TASK BRIEF:
Without the pictures, restate all of the data below word for word.

Saved data entries:
────
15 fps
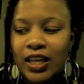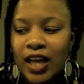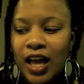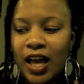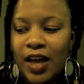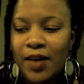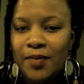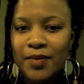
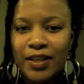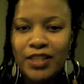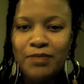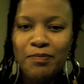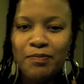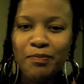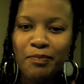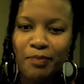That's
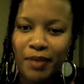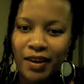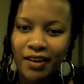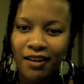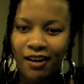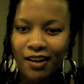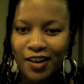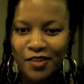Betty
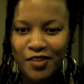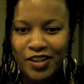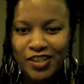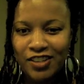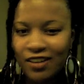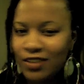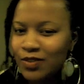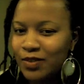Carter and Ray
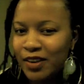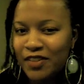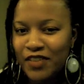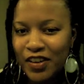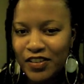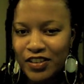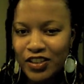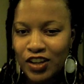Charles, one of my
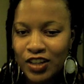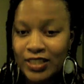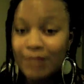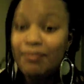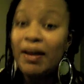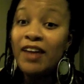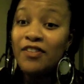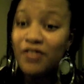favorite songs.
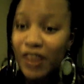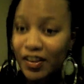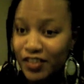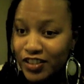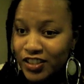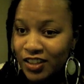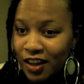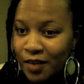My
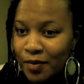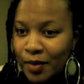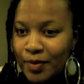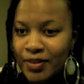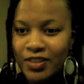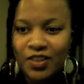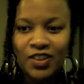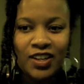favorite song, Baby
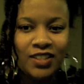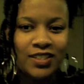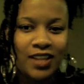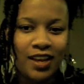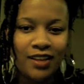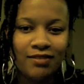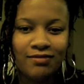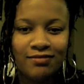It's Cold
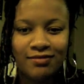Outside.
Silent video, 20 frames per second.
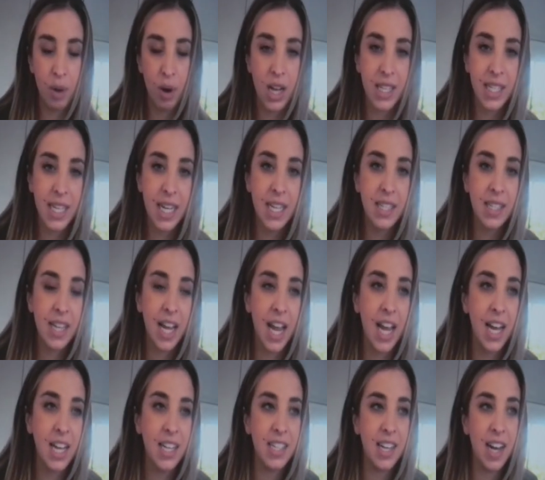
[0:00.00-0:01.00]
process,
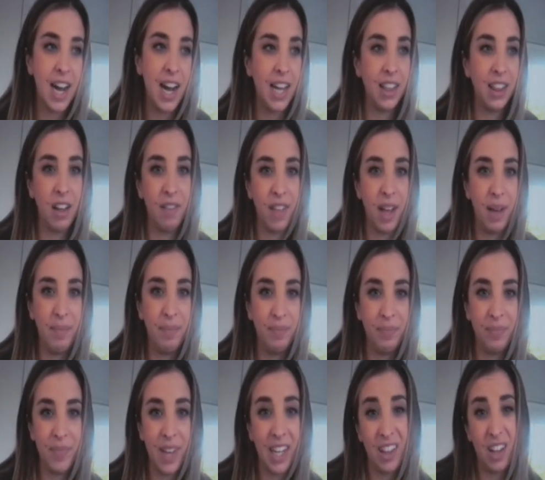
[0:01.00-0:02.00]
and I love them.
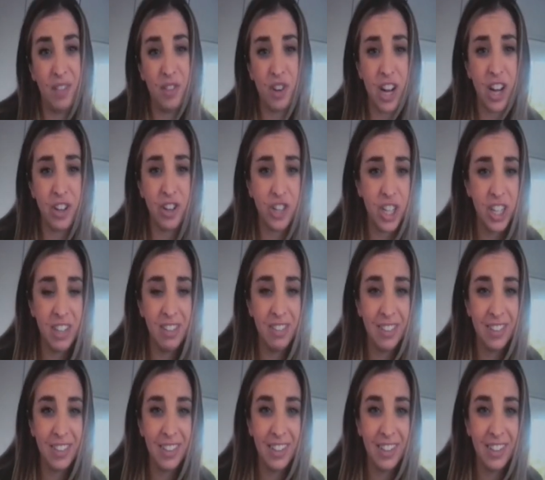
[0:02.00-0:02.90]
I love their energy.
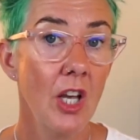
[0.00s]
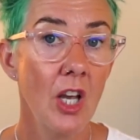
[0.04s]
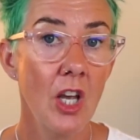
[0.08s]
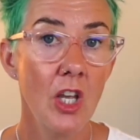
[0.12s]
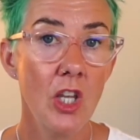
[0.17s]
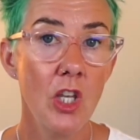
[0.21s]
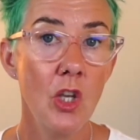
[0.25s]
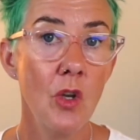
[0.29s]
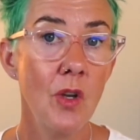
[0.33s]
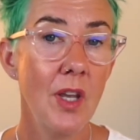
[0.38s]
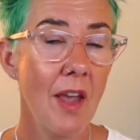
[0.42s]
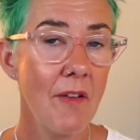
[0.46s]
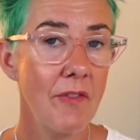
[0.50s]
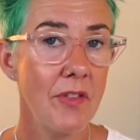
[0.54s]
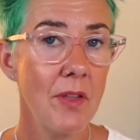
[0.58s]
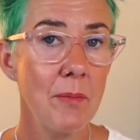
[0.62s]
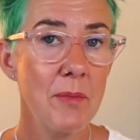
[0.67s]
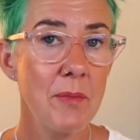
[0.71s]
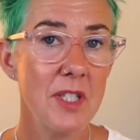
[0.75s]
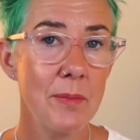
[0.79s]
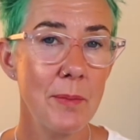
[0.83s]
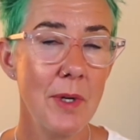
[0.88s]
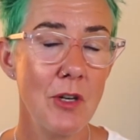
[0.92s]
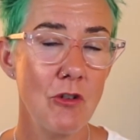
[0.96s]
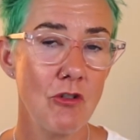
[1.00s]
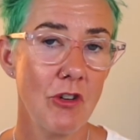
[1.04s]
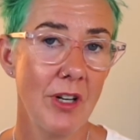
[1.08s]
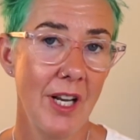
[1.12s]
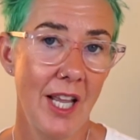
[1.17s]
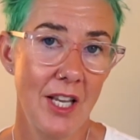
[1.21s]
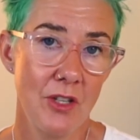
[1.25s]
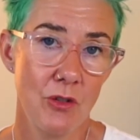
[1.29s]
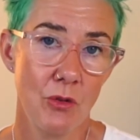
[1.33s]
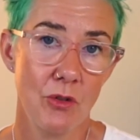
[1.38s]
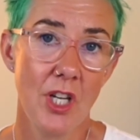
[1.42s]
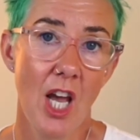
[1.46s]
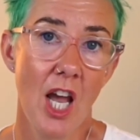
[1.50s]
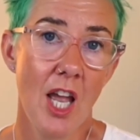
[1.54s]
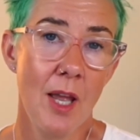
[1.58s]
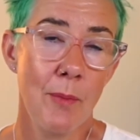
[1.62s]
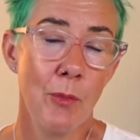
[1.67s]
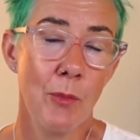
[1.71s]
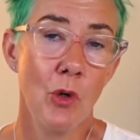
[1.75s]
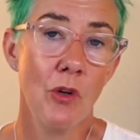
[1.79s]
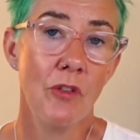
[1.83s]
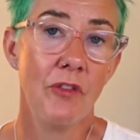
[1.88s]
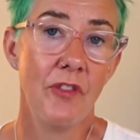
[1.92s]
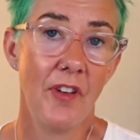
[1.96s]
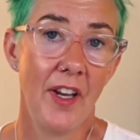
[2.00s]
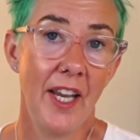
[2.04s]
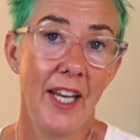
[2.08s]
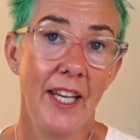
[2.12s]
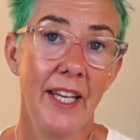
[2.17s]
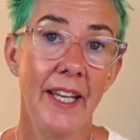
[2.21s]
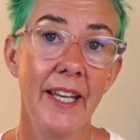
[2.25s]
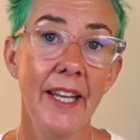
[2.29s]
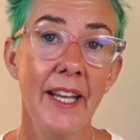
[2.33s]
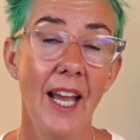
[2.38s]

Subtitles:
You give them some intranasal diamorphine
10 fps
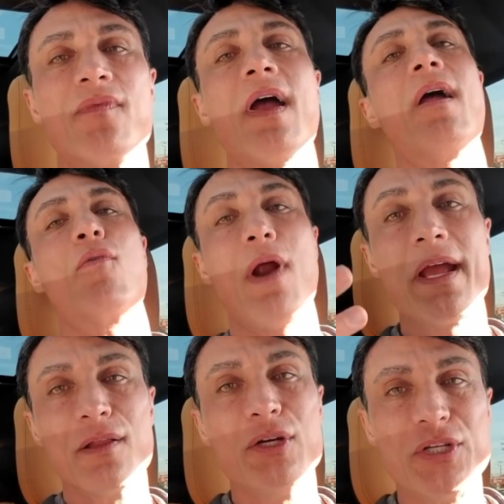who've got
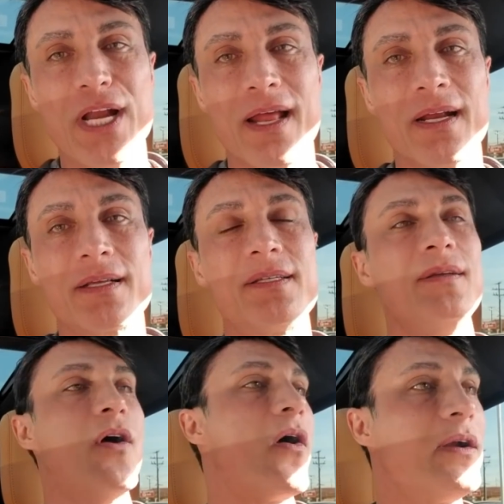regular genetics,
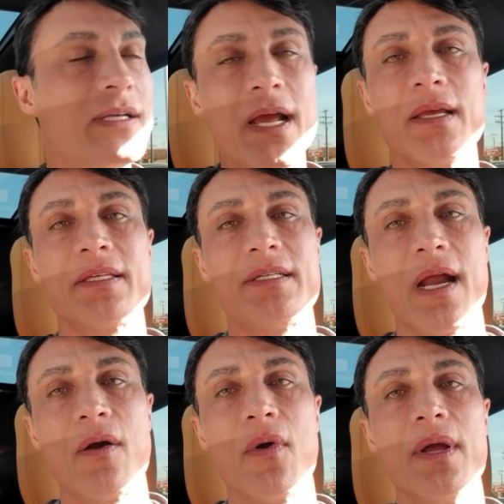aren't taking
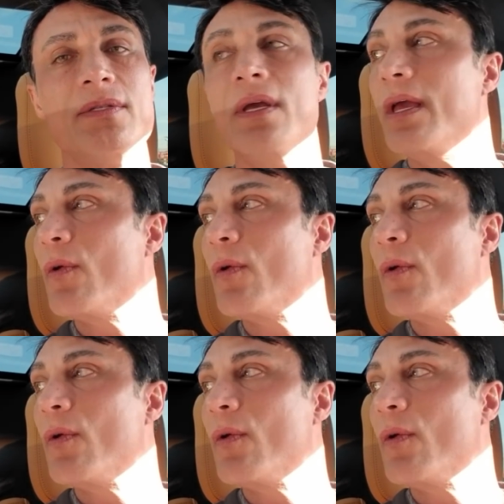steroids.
────
YOUR RESPONSE:
15 fps
That's
Betty
Carter and Ray
Charles, one of my
favorite songs.
My
favorite song, Baby
It's Cold
Outside.
Silent video, 20 frames per second.
[0:00.00-0:01.00]
process,
[0:01.00-0:02.00]
and I love them.
[0:02.00-0:02.90]
I love their energy.
[0.00s]
[0.04s]
[0.08s]
[0.12s]
[0.17s]
[0.21s]
[0.25s]
[0.29s]
[0.33s]
[0.38s]
[0.42s]
[0.46s]
[0.50s]
[0.54s]
[0.58s]
[0.62s]
[0.67s]
[0.71s]
[0.75s]
[0.79s]
[0.83s]
[0.88s]
[0.92s]
[0.96s]
[1.00s]
[1.04s]
[1.08s]
[1.12s]
[1.17s]
[1.21s]
[1.25s]
[1.29s]
[1.33s]
[1.38s]
[1.42s]
[1.46s]
[1.50s]
[1.54s]
[1.58s]
[1.62s]
[1.67s]
[1.71s]
[1.75s]
[1.79s]
[1.83s]
[1.88s]
[1.92s]
[1.96s]
[2.00s]
[2.04s]
[2.08s]
[2.12s]
[2.17s]
[2.21s]
[2.25s]
[2.29s]
[2.33s]
[2.38s]

Subtitles:
You give them some intranasal diamorphine
10 fps
who've got
regular genetics,
aren't taking
steroids.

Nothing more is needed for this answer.